Another ivory market moved towards closure this week, with the Hong Kong legislature voting on January 31, 2018, to ban domestic ivory sales by 2021. The bill also includes significantly stiffer penalties for smuggling ivory and other products made from highly endangered species, doubling the maximum fine to more than $1 million USD and increasing the maximum prison time from two years to ten years.
The announcement follows mainland China’s ban, which was finalized on December 31, 2017. That’s two big wins for African elephants already this year and a hopeful sign of more victories to come.
Hong Kong’s decision to close its ivory market is extremely good news for several reasons, including:
- It will end a legal market that has masked a large parallel illegal market – Currently, it's legal in Hong Kong to sell antique ivory acquired from the wild before 1976, as well as ivory imported into Hong Kong between 1976 and 1990 if accompanied by a license.
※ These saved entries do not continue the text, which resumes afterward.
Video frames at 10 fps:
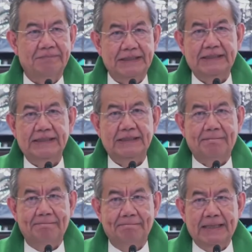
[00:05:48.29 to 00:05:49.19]
Be
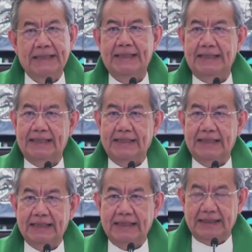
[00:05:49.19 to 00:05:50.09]
men
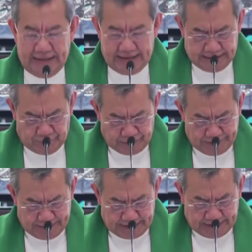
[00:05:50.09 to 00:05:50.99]
and
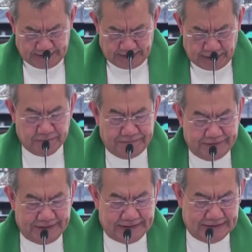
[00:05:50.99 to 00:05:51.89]
women of
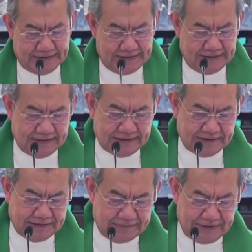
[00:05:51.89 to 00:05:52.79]
prayer.
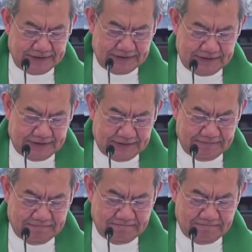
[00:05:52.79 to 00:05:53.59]
Sisters and brothers,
But several busts of ivory dealers in Hong Kong for selling recently-poached ivory proves that this legal market is often used as a front to traffic illegal ivory. And Hong Kong's ivory dealers largely have not complied with the city's existing restrictions, with more than 60% of traders failing to display a government-approved ivory trading license.
- It will help enforce Mainland China’s ivory ban – Chinese residents have historically traveled to Hong Kong from the mainland to buy ivory, which they bring back with them. Now that China’s market has closed, that practice would likely increase significantly if Hong Kong didn’t also close its market. Indeed, an April 2017 TRAFFIC report found that one third of all Hong Kong’s licensed ivory retailers had actively encouraged buyers to break the law by smuggling ivory out of the city without an export permit. Bottom line: the success of China’s ivory ban depends on cutting off access to ivory in Hong Kong.
- It could spur action in the EU and UK – Given that most ivory exports from the UK and EU have been destined for Hong Kong, we hope this announcement will prompt the UK and EU to ban their ivory markets—an option they are currently considering having both recently ended public comment processes.
- It will send a signal to other countries – Hong Kong’s ban could also pressure other places to get serious about shuttering their ivory markets. For example, evidence is mounting that Japan – which has long contended its legal ivory market does not contribute to the illegal trade – is a huge problem.
Unfortunately, the legislation gives ivory sellers five years to offload their inventory and find new employment, finally becoming effective in 2021 (in the interim, Hong Kong will end ivory imports and exports of elephant trophies and Asian ivory acquired before 1975/African ivory before 1976). Additionally, even after the ban is finalized in 2021, it exempts ivory carved before 1925.
But the news is a big step forward. The Chinese Zodiac may say we’re about to enter the Year of the Dog, but we hope this double-dose of encouraging events means 2018 will be the Year of the Elephant.